The owner said the smoke was visible at the front of the jukebox.  This could have been the mechanism or the selector switches, or even something from down below.  I visually checked the latch solenoid, but I didn’t notice anything wrong.

I checked the fuses and none were blown.  I carefully powered up the jukebox.  The jukebox was in the middle of playing a record when it was shut down, so it continued playing the record when I powered it up.  All seemed normal.

After a while, smoke did appear and it was coming from the latch solenoid behind the selector switches.

This is a common problem.  The solenoid isn’t designed for continuous use.  Under normal circumstances, a person deposits coins, the solenoid energizes, the person makes selections until their credits are used up, then the solenoid is de-energized.  That process probably takes no more than 30 seconds.

In this case, the jukebox had a small pushbutton switch on the rear that gave three credits every time it was pressed.  It was being used at a party and someone probably pushed the button a number of times establishing the maximum number of credits, then the person didn’t follow through and use all of the credits.  Eventually the latch solenoid overheated and shorted.

Victory Glass sells a solenoid protector that is plugged in between the Wired Selection Receiver and the selector keyboard. It has a small switch on it that selects between coin operation and free play.  The advantage to this solenoid protector over the solutions provided from various internet sites (where the latch solenoid is wired to the hold relay), is that if a letter is selected without a number or vice versa, the solenoid eventually times out and releases after about 30 seconds.  This is great if you have small kids around who might be randomly pressing buttons and then walking away.

 

 

 

Bram Stoker’s Dracula Pinball Machine (Williams 1993)
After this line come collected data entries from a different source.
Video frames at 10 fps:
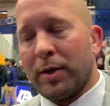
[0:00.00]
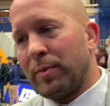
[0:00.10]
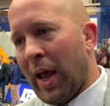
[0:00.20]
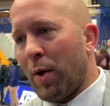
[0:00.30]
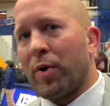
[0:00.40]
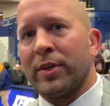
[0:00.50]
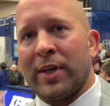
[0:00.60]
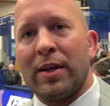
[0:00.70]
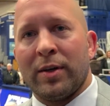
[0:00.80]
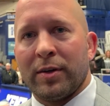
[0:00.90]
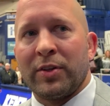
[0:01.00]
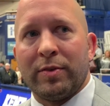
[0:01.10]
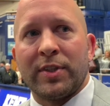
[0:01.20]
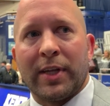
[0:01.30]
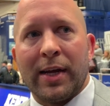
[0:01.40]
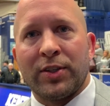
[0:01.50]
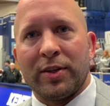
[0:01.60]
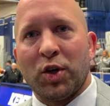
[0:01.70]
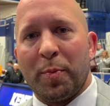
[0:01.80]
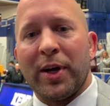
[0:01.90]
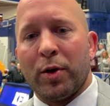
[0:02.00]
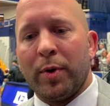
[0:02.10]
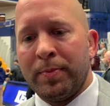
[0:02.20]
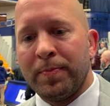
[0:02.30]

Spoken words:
We're at Cleveland State, so it's going to be a good one.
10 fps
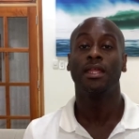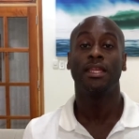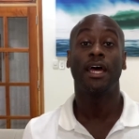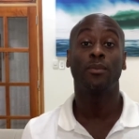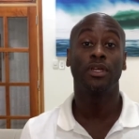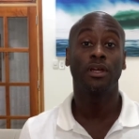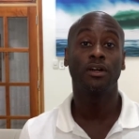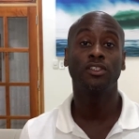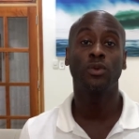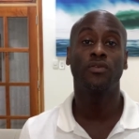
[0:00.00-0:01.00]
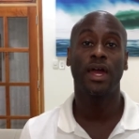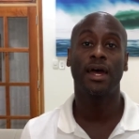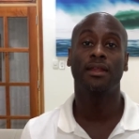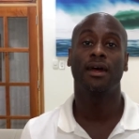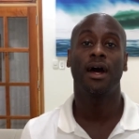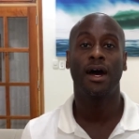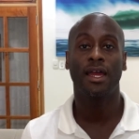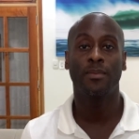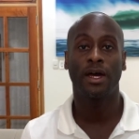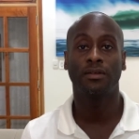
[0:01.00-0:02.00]
Now, because we've had a high
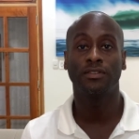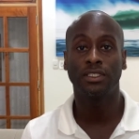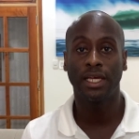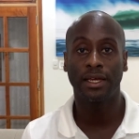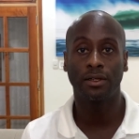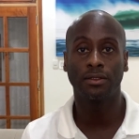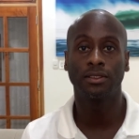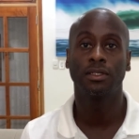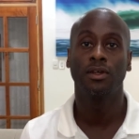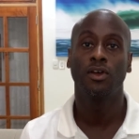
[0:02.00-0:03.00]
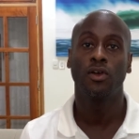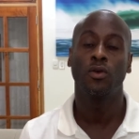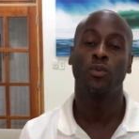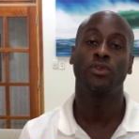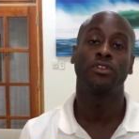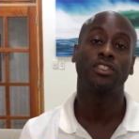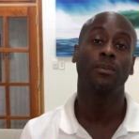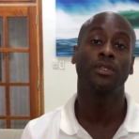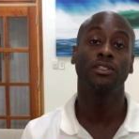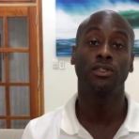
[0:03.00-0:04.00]
amount of sales, there's
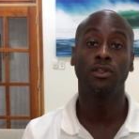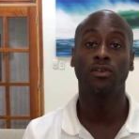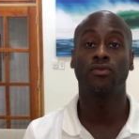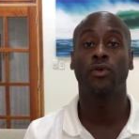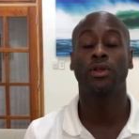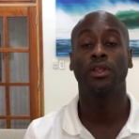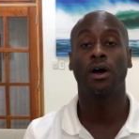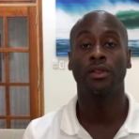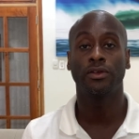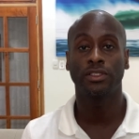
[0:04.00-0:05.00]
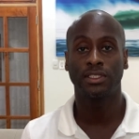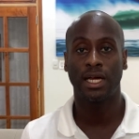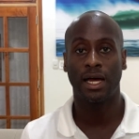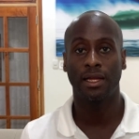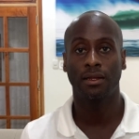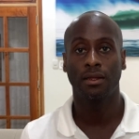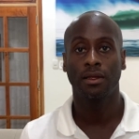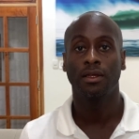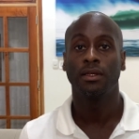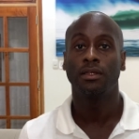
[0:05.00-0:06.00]
something to look for on the other side.
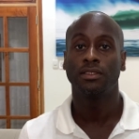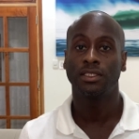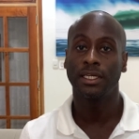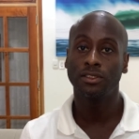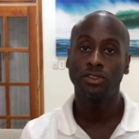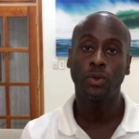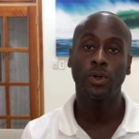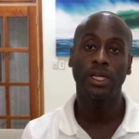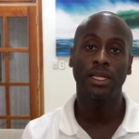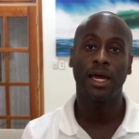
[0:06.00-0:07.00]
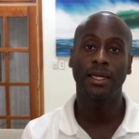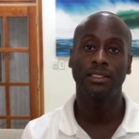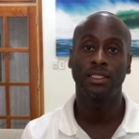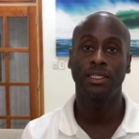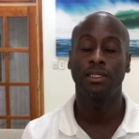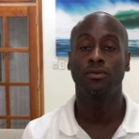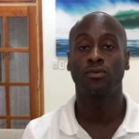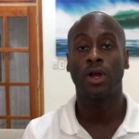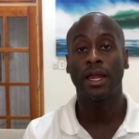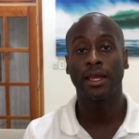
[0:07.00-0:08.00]
Since 2019,
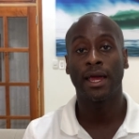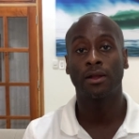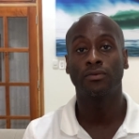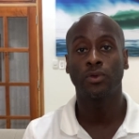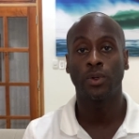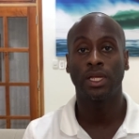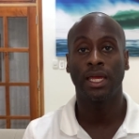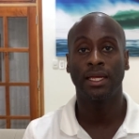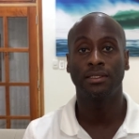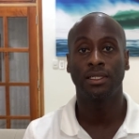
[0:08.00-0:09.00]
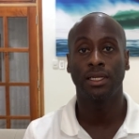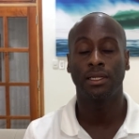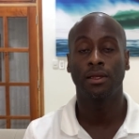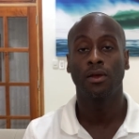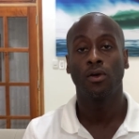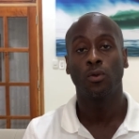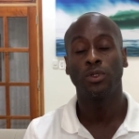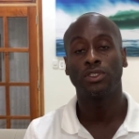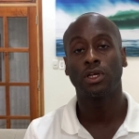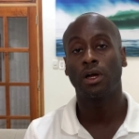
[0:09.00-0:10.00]
riding out of 2018, we
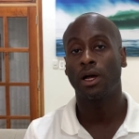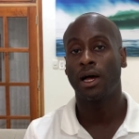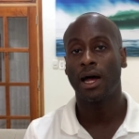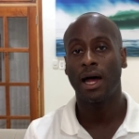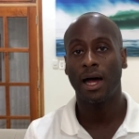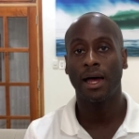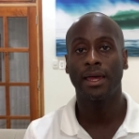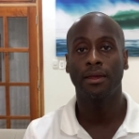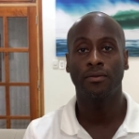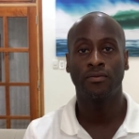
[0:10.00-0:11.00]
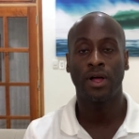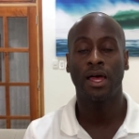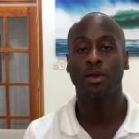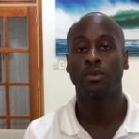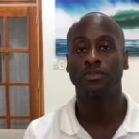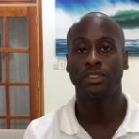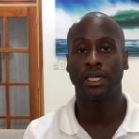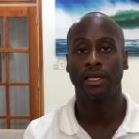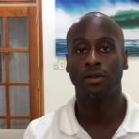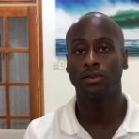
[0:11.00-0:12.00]
saw a high volume of
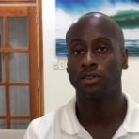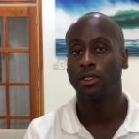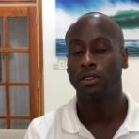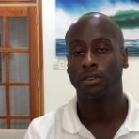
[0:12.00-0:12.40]
sales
Location: Broomfield, Colorado.
Symptom: Error message indicating several switch rows shorted to ground.

The owner had checked the playfield and the coin door wiring, looking for any obvious shorts.  None were found.  I suspected there was a problem on the MPU board, where all of the columns and rows of the switch matrix connect.

Lower portion of the Williams MPU board (click for larger), U20 is just left of center. Note battery holder above it.
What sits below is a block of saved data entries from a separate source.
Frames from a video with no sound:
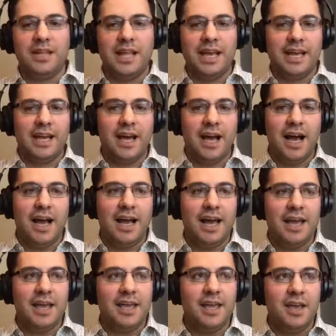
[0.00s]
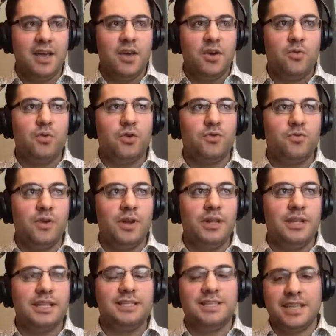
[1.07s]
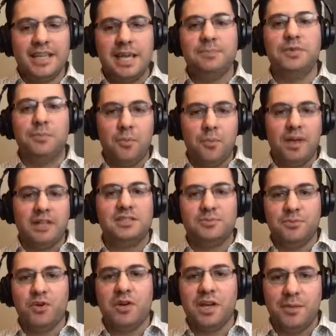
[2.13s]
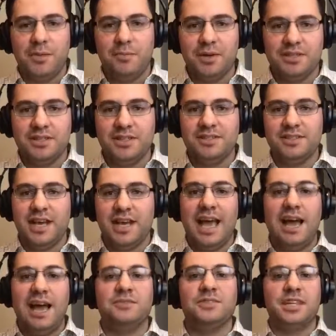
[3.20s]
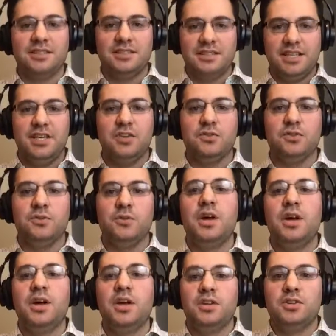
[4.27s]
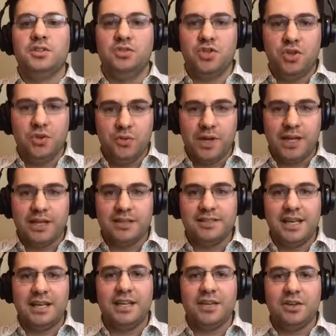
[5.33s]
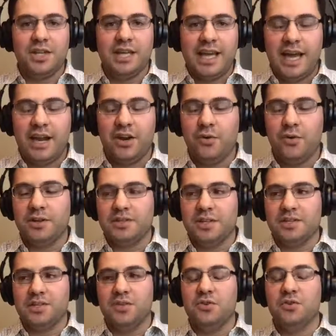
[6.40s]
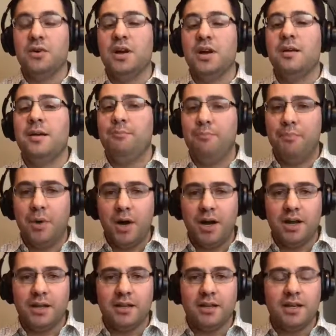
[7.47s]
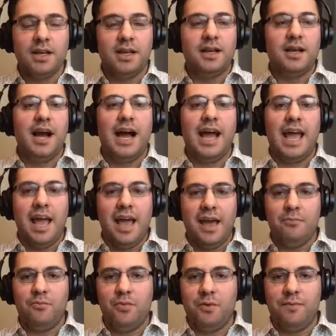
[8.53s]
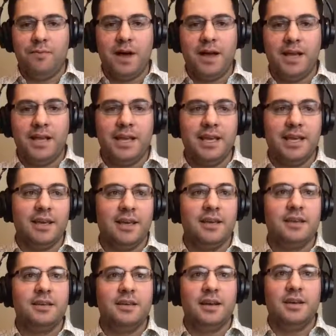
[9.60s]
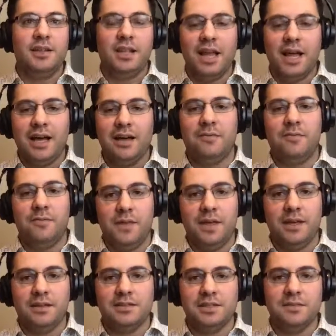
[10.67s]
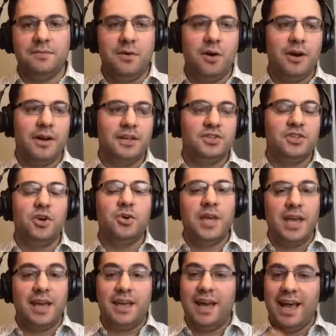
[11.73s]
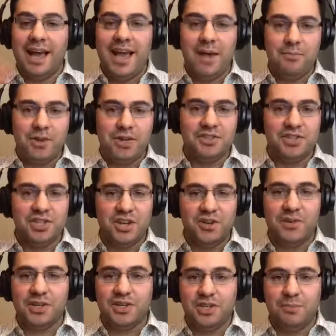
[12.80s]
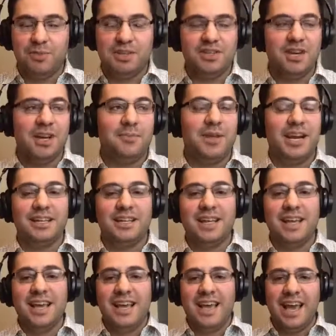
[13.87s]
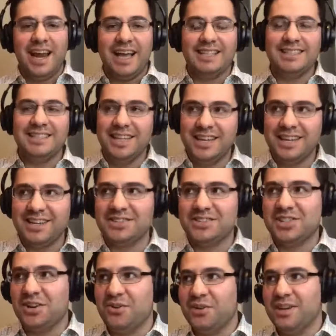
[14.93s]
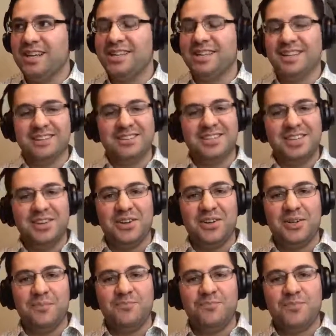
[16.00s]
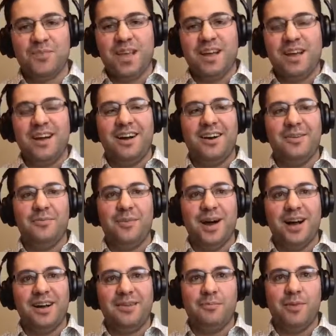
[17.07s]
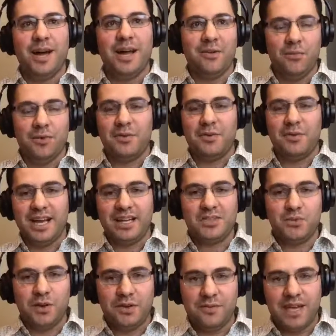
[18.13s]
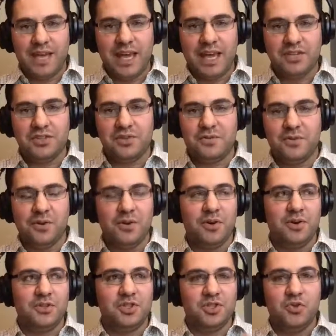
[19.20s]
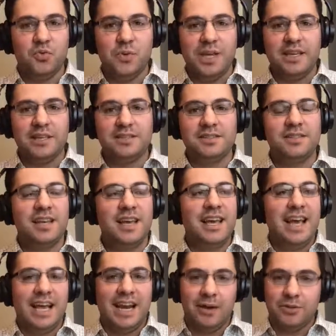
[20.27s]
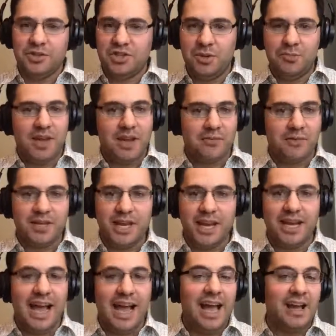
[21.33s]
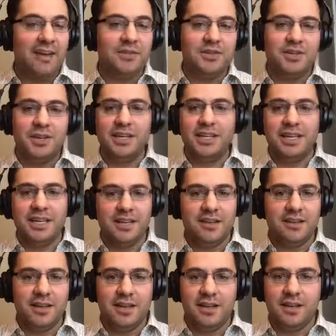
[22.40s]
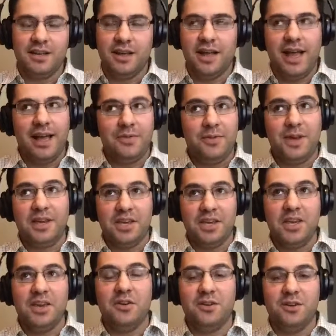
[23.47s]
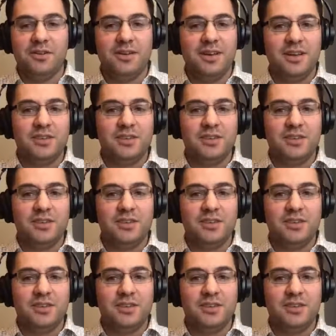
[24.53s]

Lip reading: Like, I would really, to keep the momentum going in my business, I have to continue doing and selling in all the categories I do. But I am refining a lot of things as far as, okay, I am considering shipping time, and I didn't consider it until one of my guys went on vacation for 2 weeks, and I was shipping every day, and I haven't done it in I think a year.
I disconnected all of the switch connectors from the MPU. With the pinball machine in the Switch Edges test routine, I took a couple of jumper leads and a diode and connected a Row 1 with Column 1.  Instead of seeing a single switch closure, the entire Row 1 lit up as being closed.  I repeated with a few of the other rows and got the same result.  This pointed to the column driver chip U20 (ULN2804).

To be sure, I checked the column outputs with my oscilloscope. Instead of seeing a signal pulsing from 12 volts to ground, I saw a signal pulsing from about 2 volts to ground.  I checked that there was 12 volts on the pullup resistors to make sure the PCB wasn’t damaged from leaky RAM batteries.  The 12 volts on the pullup resistor was fine.  I then checked the input to U20 to make sure the upstream chip was functioning correctly.

I replaced U20 with a socket because this is a common problem with these Williams MPU boards.  I then placed a new ULN2804 into the socket.  The board was retested in the machine and everything was fine.